Russische Kämpfer dürfen aufgrund von Ereignissen in der Ukraine möglicherweise nicht zum UFC-Turnier in London zugelassen werden

Rosyjscy zawodnicy mogą nie zostać dopuszczeni do turnieju UFC w Londynie z powodu wydarzeń na Ukrainie

Russische Kämpfer, erklärte Teilnehmer des UFC Fight Night 204-Turniers, das am 19. März in London stattfinden wird, könnten Schwierigkeiten haben, wenn sie versuchen, nach Großbritannien einzureisen.

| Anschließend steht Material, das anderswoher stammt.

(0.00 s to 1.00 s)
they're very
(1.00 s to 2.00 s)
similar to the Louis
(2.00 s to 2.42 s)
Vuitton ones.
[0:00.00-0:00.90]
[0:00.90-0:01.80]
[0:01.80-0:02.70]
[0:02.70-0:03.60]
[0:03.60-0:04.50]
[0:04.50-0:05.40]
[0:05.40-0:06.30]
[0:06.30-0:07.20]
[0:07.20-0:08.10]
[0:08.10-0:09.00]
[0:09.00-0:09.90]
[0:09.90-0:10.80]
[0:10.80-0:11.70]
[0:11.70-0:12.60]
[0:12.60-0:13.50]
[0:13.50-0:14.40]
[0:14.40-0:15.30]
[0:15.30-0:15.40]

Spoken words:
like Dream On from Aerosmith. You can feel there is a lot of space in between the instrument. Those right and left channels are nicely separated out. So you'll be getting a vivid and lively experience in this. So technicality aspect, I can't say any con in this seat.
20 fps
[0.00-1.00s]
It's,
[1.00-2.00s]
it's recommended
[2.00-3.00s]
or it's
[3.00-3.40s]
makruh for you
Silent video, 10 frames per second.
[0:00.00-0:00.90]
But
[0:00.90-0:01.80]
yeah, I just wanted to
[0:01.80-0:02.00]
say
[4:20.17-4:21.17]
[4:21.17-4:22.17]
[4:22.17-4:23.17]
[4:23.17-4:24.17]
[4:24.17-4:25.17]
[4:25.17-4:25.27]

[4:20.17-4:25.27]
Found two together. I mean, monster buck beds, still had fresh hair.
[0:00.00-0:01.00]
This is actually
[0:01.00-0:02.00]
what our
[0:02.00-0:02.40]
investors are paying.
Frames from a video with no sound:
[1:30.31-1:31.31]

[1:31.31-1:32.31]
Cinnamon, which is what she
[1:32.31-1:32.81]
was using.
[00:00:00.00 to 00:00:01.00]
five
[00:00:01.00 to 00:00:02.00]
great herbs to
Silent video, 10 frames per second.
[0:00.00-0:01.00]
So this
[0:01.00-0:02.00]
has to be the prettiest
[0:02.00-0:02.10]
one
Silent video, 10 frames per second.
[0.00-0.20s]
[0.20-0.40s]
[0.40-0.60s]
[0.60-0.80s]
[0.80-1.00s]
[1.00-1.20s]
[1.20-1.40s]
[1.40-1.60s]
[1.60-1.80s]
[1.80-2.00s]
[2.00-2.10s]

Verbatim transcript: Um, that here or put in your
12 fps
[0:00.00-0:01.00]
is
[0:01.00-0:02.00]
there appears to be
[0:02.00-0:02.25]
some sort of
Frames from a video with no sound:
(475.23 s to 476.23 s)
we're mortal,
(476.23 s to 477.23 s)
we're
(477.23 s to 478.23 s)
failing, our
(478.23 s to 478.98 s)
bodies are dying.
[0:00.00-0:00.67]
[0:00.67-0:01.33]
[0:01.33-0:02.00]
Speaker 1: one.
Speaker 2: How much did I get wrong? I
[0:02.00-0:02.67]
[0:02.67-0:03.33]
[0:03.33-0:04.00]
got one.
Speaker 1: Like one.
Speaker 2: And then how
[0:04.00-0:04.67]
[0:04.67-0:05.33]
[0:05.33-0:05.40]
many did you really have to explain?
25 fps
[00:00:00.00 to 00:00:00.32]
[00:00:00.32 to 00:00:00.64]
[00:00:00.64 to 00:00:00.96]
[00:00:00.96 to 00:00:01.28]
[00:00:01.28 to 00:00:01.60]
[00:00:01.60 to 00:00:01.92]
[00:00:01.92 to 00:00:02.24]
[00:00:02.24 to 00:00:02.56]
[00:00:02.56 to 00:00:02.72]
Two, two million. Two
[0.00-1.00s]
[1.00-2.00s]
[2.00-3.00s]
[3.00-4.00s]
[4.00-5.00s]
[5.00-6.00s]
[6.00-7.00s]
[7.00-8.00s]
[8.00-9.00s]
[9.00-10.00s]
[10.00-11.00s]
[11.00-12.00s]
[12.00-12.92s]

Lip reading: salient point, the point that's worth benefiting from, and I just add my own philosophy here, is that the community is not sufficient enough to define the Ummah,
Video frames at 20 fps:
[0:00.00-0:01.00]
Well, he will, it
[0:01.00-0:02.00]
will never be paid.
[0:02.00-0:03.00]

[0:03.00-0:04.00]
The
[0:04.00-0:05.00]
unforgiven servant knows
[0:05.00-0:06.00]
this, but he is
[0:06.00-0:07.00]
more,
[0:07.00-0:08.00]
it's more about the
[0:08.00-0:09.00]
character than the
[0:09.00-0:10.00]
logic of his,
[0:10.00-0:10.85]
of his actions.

Voraussetzung dafür ist die Erklärung der Innenministerin Großbritanniens Priti Patel, die die Annullierung der Visa der belarussischen Basketballnationalmannschaft ankündigte.

„Ich habe die Visa der belarussischen Basketballmannschaft storniert, die morgen Abend in Newcastle spielen sollte. Großbritannien wird die nationalen Sportmannschaften der Länder, die an Putins unprovozierter und illegaler Invasion der Ukraine beteiligt sind, nicht willkommen heißen“, sagte Patel.

Trotz der Tatsache, dass die russischen Kämpfer Alexander Volkov, Timur Valiev, Shamil Abdurahimov und Sergey Pavlovich offiziell kein Nationalteam sind, bleibt ihre Teilnahme an der Veranstaltung eine große Frage, insbesondere angesichts der Tatsache, dass Volkovs Kampf gegen den Briten Tom Aspinall zum Hauptereignis erklärt wird des UFC-Turniers Fight Night 204.

Es ist möglich, dass Nikita Krylov im Halbschwergewicht von Donezk, der sich einst öffentlich gegen den Krieg im Donbass ausgesprochen hatte, ebenfalls unter die Sanktionen fallen könnte.

Die Vertreter der Organisation haben noch keine offiziellen Erklärungen zu dieser Angelegenheit abgegeben.